D'après une histoire vrai, de Delphine de Vigan

Après le succès considérable de Rien ne s’oppose à la nuit, un roman très personnel qui raconte la vie de l’auteure avec sa mère atteinte de bipolarité et suicide de celle-ci, Delphine de Vigan a vécu une période de passage à vide. Pendant deux ans, elle n’a pas été capable d’écrire une seule ligne. Le fameux syndrome de la page blanche puissance mille. Une fois la période passée, l’auteure revient sur ce moment difficile et sur ce qu’elle estime en avoir été la cause.

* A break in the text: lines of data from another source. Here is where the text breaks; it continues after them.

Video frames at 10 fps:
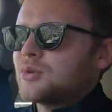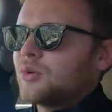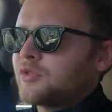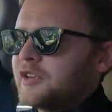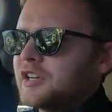
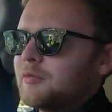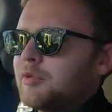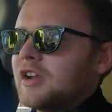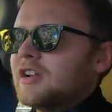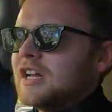torque figure,
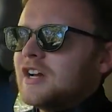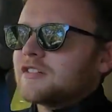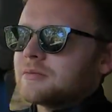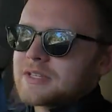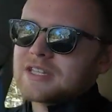but
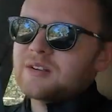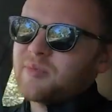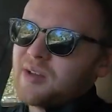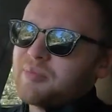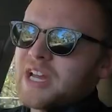from the seat of
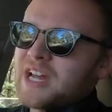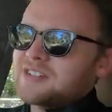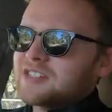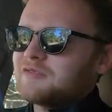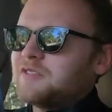my
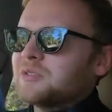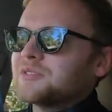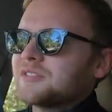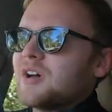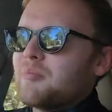pants, it
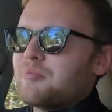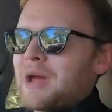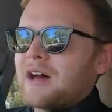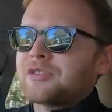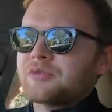feels
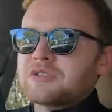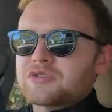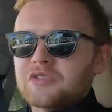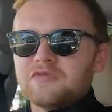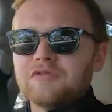about
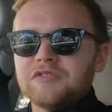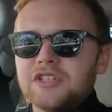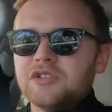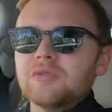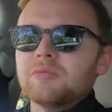350
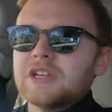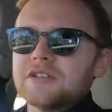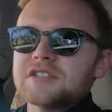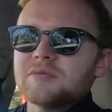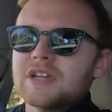Newton
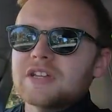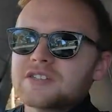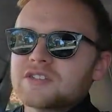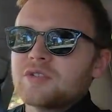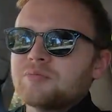meters to me.
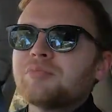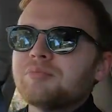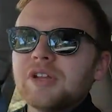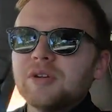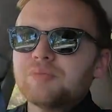So,
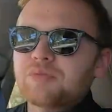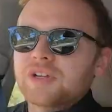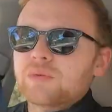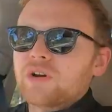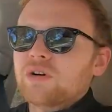
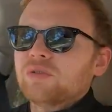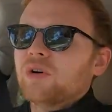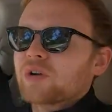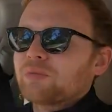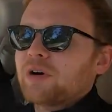pretty well
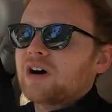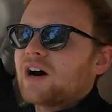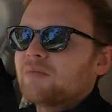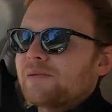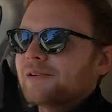on a
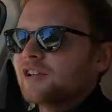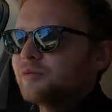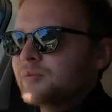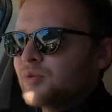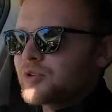par, maybe a
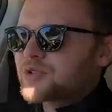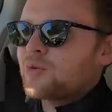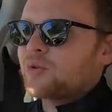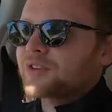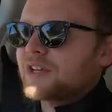little bit more
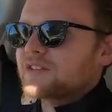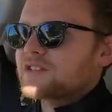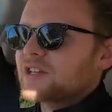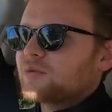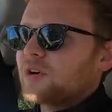torque than the
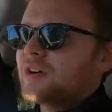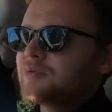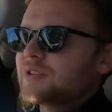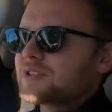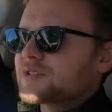
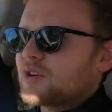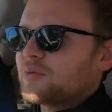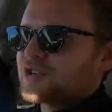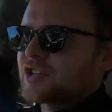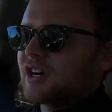Tiguan with its
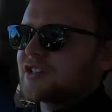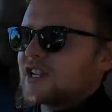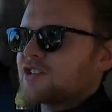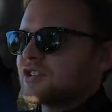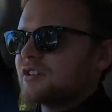turbocharged
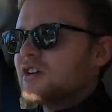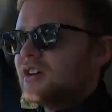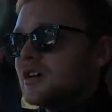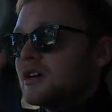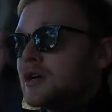engine.
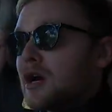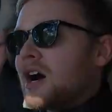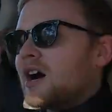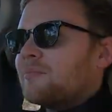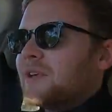
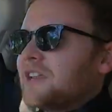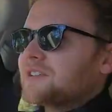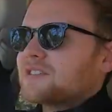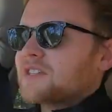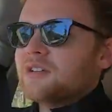And
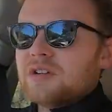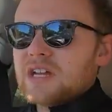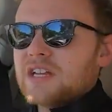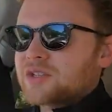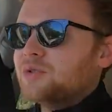
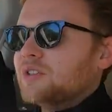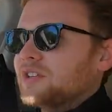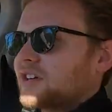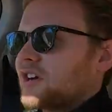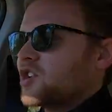it's good
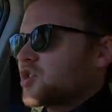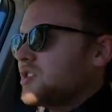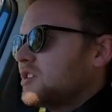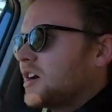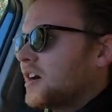in the
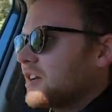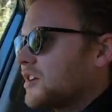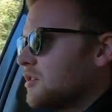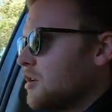country. It canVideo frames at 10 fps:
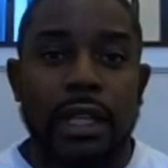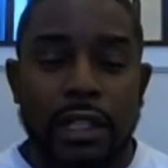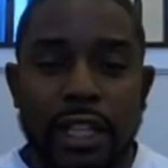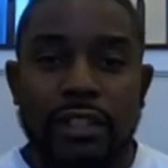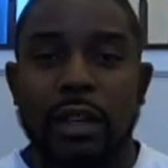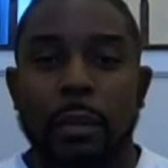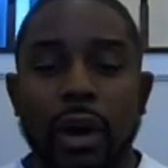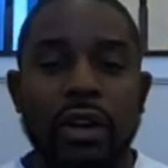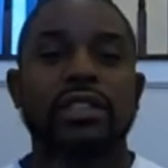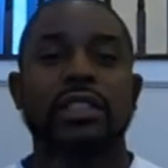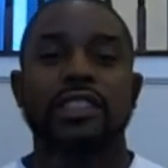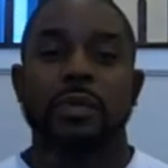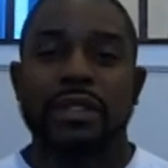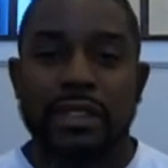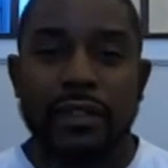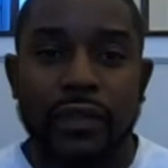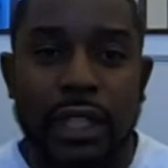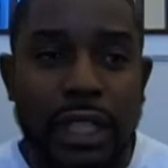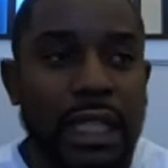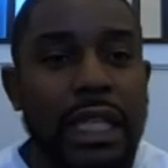There's a person
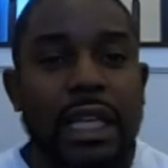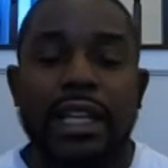specifically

À cette époque apparaît dans sa vie L., une auteure fantôme rencontrée lors d’une soirée chez une connaissance commune. Cette rencontre fortuite s’est développée en une relation très serrée qui petit à petit devient malsaine. Jour après jour, L. s’est immiscée dans la vie de Delphine de Vigan, à force de compréhension, de gentillesse, d’attention. L. récolte des informations sur sa proie, la fait parler, lui pose de nombreuses questions, se livre peu. L’auteure est impressionnée et envoûtée par L., une femme intrigante et étrange à la fois. Mystérieuse, elle se livre peu. En toute occasion, L. contrôle ses émotions, ses réactions, ses mouvements, son image, hormis pour quelques instants où elle se trouve en proie à des crises de colère impressionnantes. Mais ça n’arrive que tard dans la relation, alors que celle-ci est bien installée, que l’emprise de L. est implantée, que ses serres entourent sa proie.

Au même moment, de Vigan reçoit des lettres haineuses envoyées par une personne qui se dit membre de la famille, l’accusant d’avoir sali sa famille avec son dernier. Ces missives plongent l’écrivaine dans un profond malaise. Intimidée, elle a perdu le peu de confiance qu’elle avait en elle. Peu à peu, alors qu’elle sombre dans une dépression invalidante, Delphine de Vigan lui cède un considérable pouvoir sur sa vie.

Au début, cet espèce de Misery à la française a un ton qui frôle presque la plainte, du genre « pauvre petite moi », puis cela s’atténue et le récit devient un suspense intense dont certains passages ne sont pas sans rappeler le film Single white female, de Barbet Shrœder. On trépigne, on s’énerve… Parfois on se demande comment il se fait que certains événements, certaines paroles ne l’alarment pas. Puis on se souvient qu’elle était alors dans un état de vulnérabilité. Que lorsqu’on est impliqué, il est difficile d’avoir le recul nécessaire à se prémunir de tels manipulateurs.

Delphine de Vigan soulève ces questions : qu’écrit-on après un roman qui a remporté un succès monstre? Celui qui suivra sera-t-il à la hauteur du précédent? Est-on condamné à cesser d’écrire, ayant atteint l’apogée, ayant écrit lelivre de notre carrière? La réflexion sur le réel vs la fiction dans la littérature se révèle également fort intéressante. L. soutient qu’il n’y a que le réel qui importe. Pour sa part, de Vigan estime que dès que l’on écrit, on est dans la fiction. On peaufine, modifie les événements, les perceptions, les lieux, etc. Ce différend est au cœur de l’impuissance de de Vigan, qui a le sentiment de décevoir L. en voulant écrire de la fiction. L. veut qu’elle aille au cœur de ses douleurs, de son être pour écrire « le livre caché », que de Vigan avait évoquée lors d’une entrevue sur Rien ne s’oppose à la nuit. Delphine de Vigan refuse de le faire, disant être ailleurs. L. lui reproche constamment de rester dans sa zone de confort. Elle veut qu’elle se lance du précipice chaque fois qu’elle écrit un livre. La pression à laquelle L. la soumet la paralyse.

On se régale de cette histoire dont on arrive très peu à séparer ce qui est vrai de ce qui ne l’est pas. Et ça importe peu. Ce qui est essentiel, c’est justement de ne pas pouvoir discerner la frontière, ce qui dénote la qualité de l’écriture. Je me suis exclamée à plusieurs passages où de Vigan se laisser enrouler dans la farine par L., j’ai hoché la tête en accord avec certains passages, bref, cette lecture m’a emballée.